*** Data extract Section Begins ***

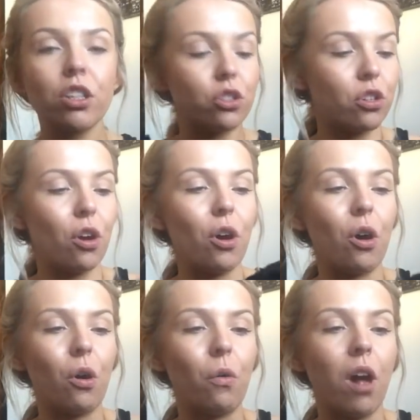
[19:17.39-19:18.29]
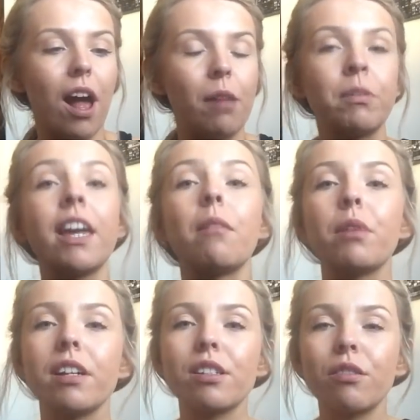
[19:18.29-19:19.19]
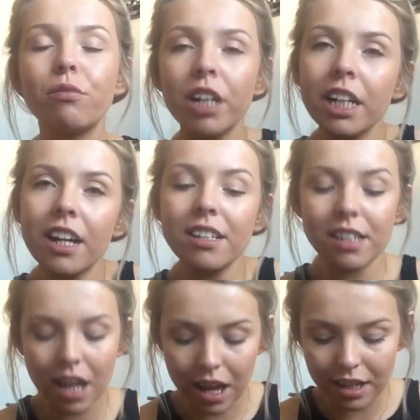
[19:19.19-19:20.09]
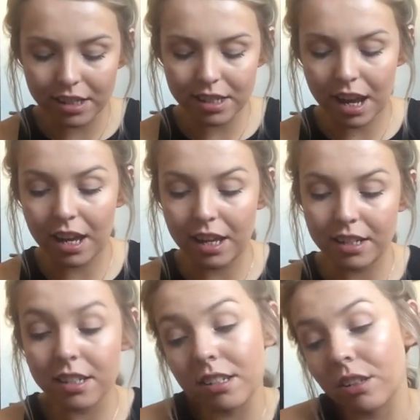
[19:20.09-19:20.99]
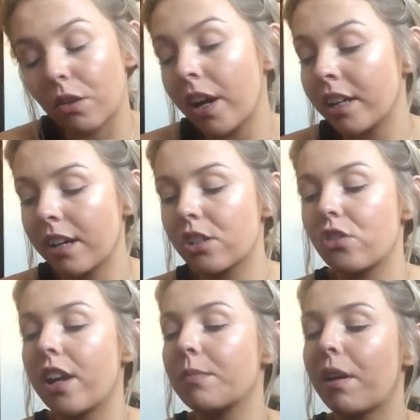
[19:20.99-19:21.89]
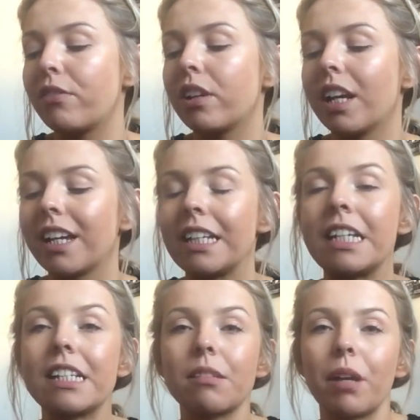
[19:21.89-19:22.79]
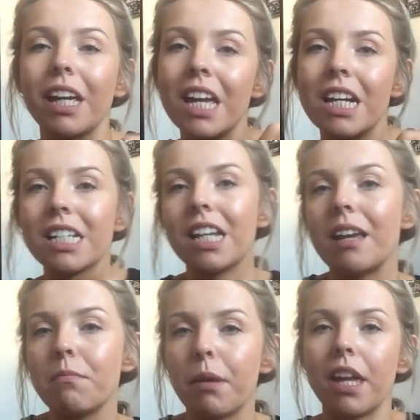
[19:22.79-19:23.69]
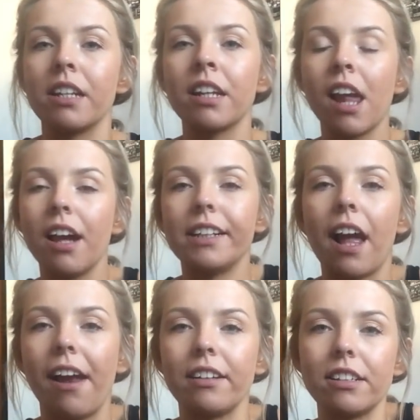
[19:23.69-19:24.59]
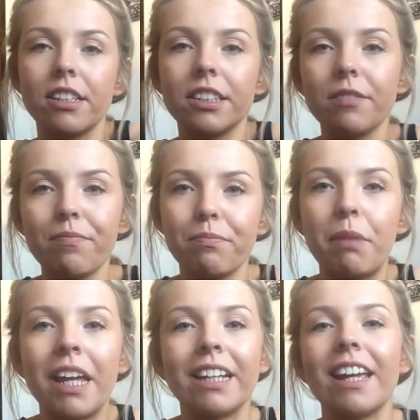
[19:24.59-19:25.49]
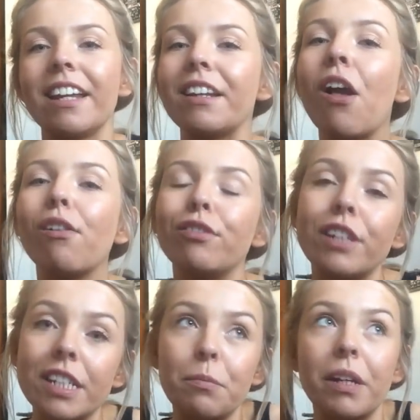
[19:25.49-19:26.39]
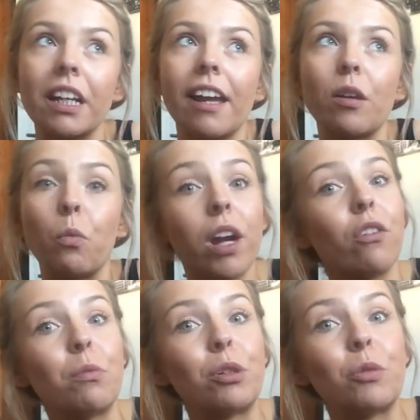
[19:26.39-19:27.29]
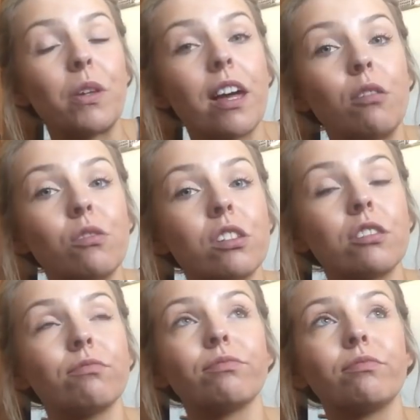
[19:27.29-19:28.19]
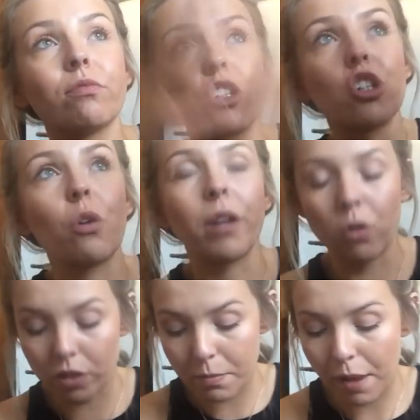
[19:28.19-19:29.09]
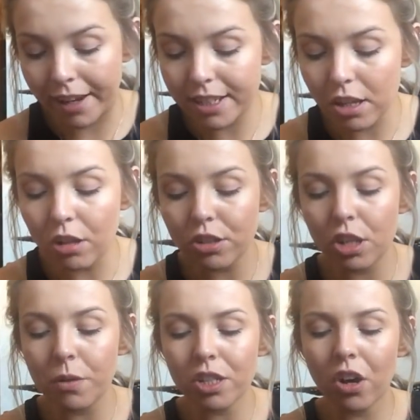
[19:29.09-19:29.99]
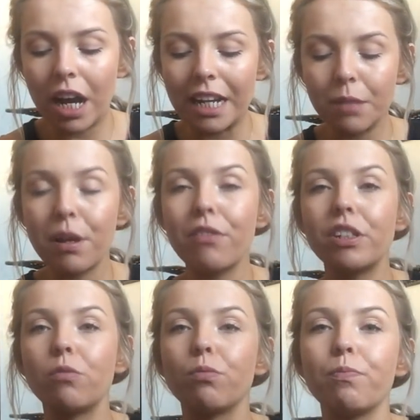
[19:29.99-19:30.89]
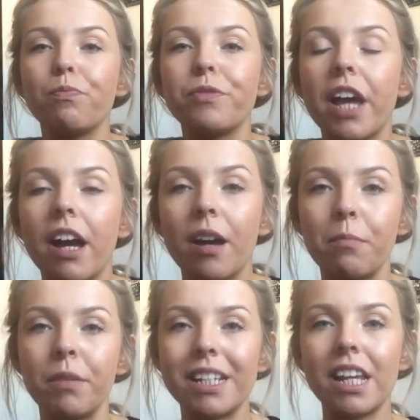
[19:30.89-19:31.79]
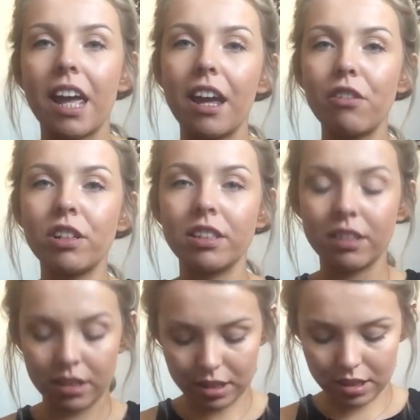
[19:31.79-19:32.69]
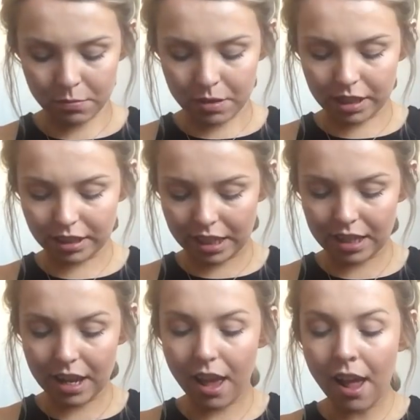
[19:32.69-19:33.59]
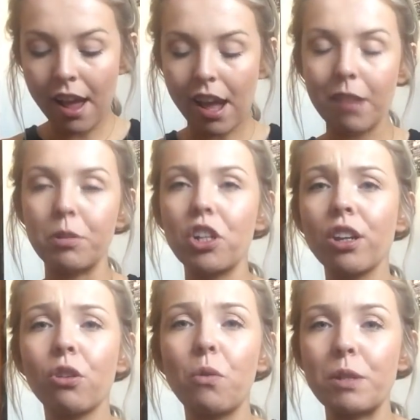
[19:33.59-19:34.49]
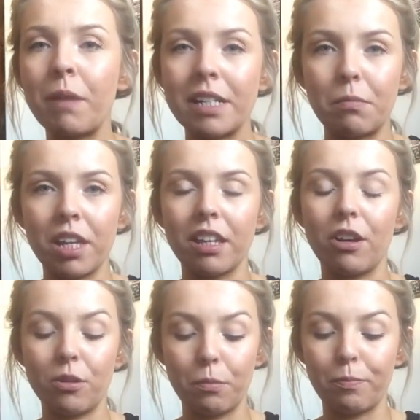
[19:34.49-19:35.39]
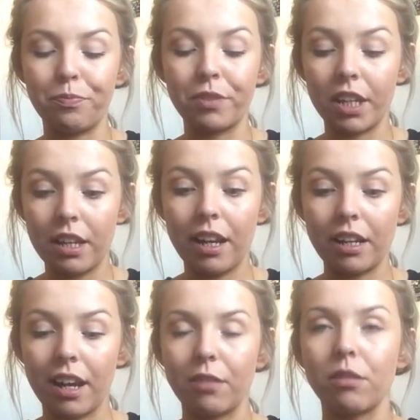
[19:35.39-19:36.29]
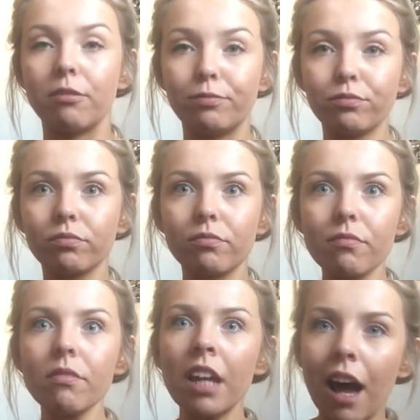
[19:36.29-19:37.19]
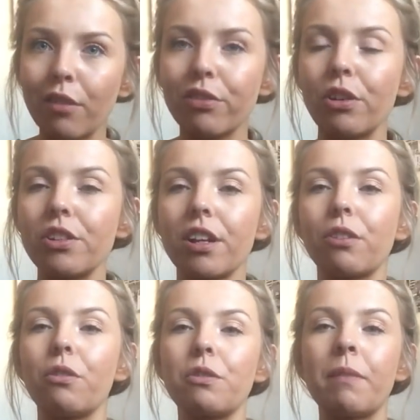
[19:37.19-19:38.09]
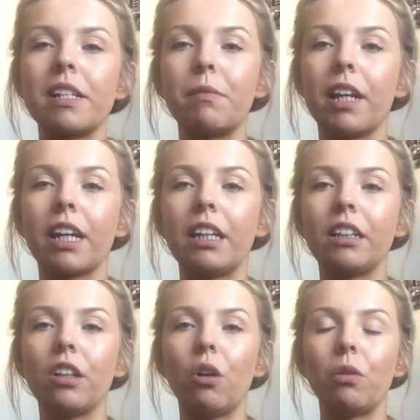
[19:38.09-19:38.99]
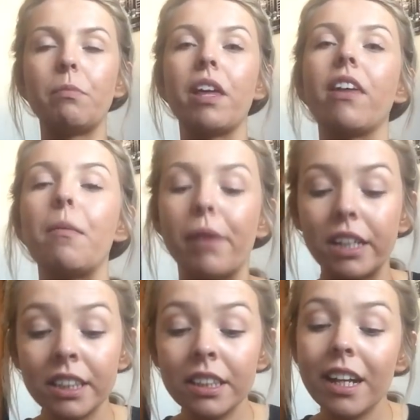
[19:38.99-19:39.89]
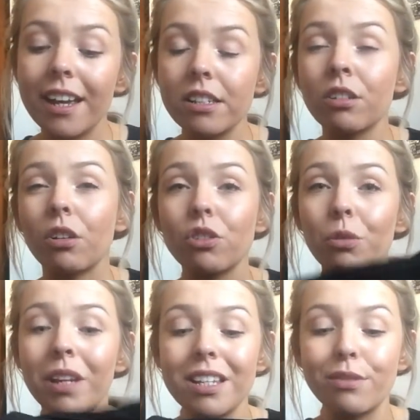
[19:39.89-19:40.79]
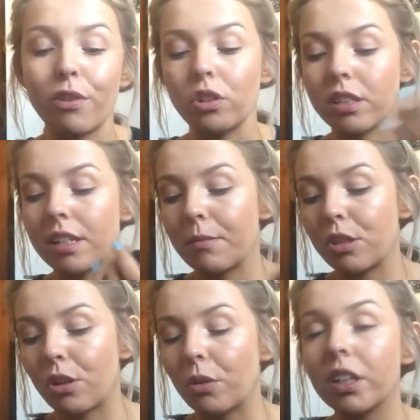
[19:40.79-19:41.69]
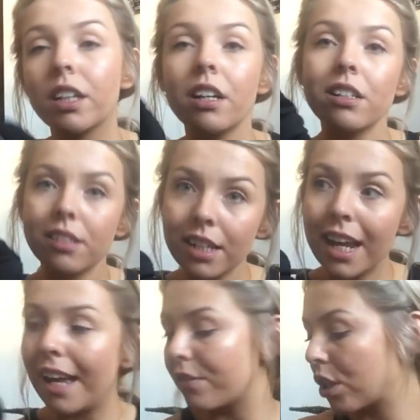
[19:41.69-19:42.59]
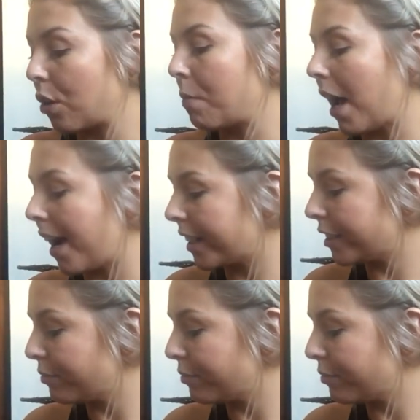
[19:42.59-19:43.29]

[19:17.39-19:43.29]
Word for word: so um, yeah but it's a really nice cut and it's quite a nice dress but I feel like it needs some like taping and pinning for it to be like wearable without showing all your bits also it's got a little bit of a um, tear in the middle here um, which I thought was meant to be there at the like a at first. I thought it was meant to be like a little holy bit there, but it's not, so it is faulty. So it's going to have to go back.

*** Data extract Section Ends ***

> [Directions for this task]
Copy out all of the data word for word. Do not carry over any picture.

> [Exercise solution]
[19:17.39-19:18.29]
[19:18.29-19:19.19]
[19:19.19-19:20.09]
[19:20.09-19:20.99]
[19:20.99-19:21.89]
[19:21.89-19:22.79]
[19:22.79-19:23.69]
[19:23.69-19:24.59]
[19:24.59-19:25.49]
[19:25.49-19:26.39]
[19:26.39-19:27.29]
[19:27.29-19:28.19]
[19:28.19-19:29.09]
[19:29.09-19:29.99]
[19:29.99-19:30.89]
[19:30.89-19:31.79]
[19:31.79-19:32.69]
[19:32.69-19:33.59]
[19:33.59-19:34.49]
[19:34.49-19:35.39]
[19:35.39-19:36.29]
[19:36.29-19:37.19]
[19:37.19-19:38.09]
[19:38.09-19:38.99]
[19:38.99-19:39.89]
[19:39.89-19:40.79]
[19:40.79-19:41.69]
[19:41.69-19:42.59]
[19:42.59-19:43.29]

[19:17.39-19:43.29]
Word for word: so um, yeah but it's a really nice cut and it's quite a nice dress but I feel like it needs some like taping and pinning for it to be like wearable without showing all your bits also it's got a little bit of a um, tear in the middle here um, which I thought was meant to be there at the like a at first. I thought it was meant to be like a little holy bit there, but it's not, so it is faulty. So it's going to have to go back.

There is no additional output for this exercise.